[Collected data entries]
▬▬▬▬▬▬
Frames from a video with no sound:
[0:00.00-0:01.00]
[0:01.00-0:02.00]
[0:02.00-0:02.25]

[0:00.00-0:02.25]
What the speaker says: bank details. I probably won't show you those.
▬▬▬▬▬▬
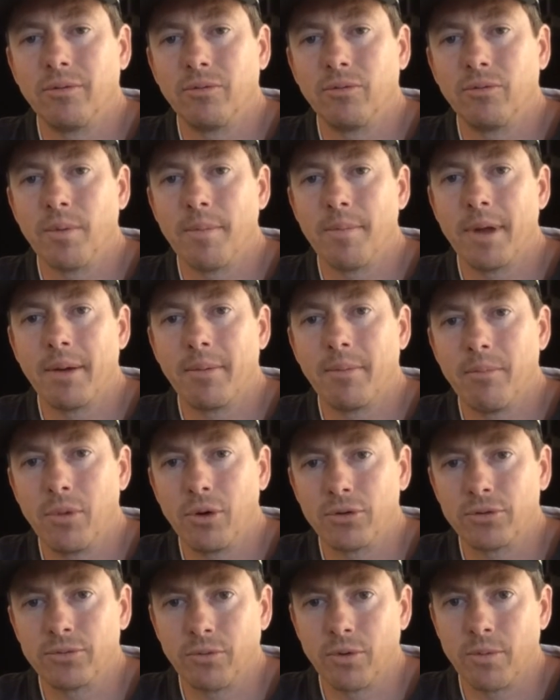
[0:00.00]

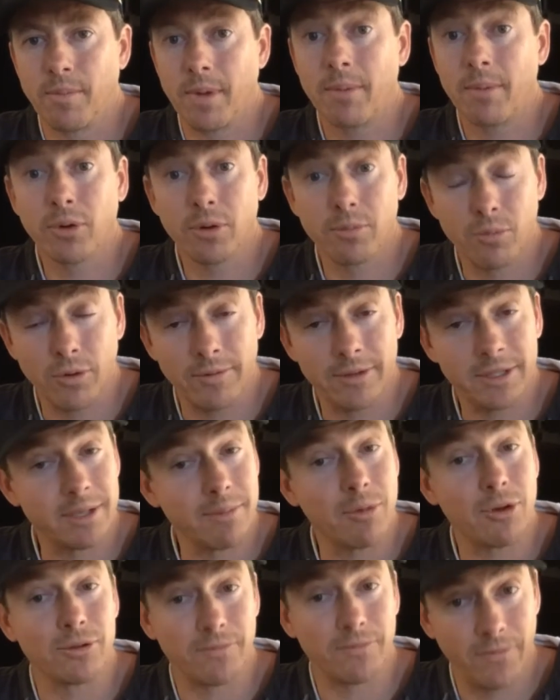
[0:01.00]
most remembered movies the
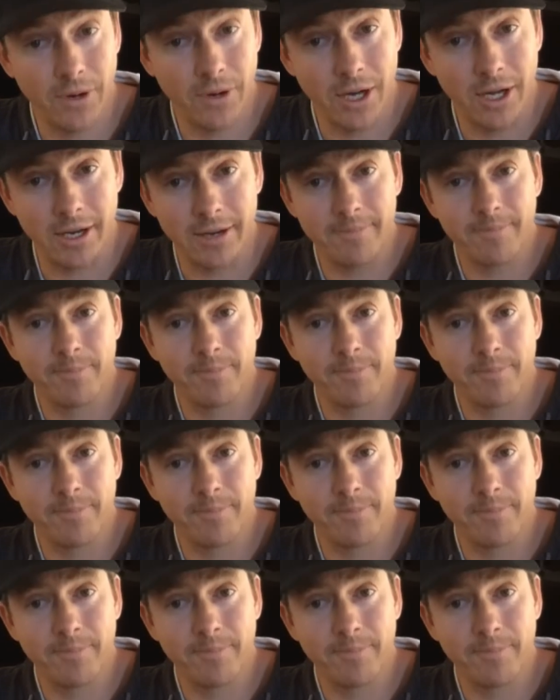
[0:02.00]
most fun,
▬▬▬▬▬▬
Reproduce, character for character, only the lines of the preceding data that start at the line with "Frames from a" and end at the line with "What the speaker", both included.

Frames from a video with no sound:
[0:00.00-0:01.00]
[0:01.00-0:02.00]
[0:02.00-0:02.25]

[0:00.00-0:02.25]
What the speaker says: bank details. I probably won't show you those.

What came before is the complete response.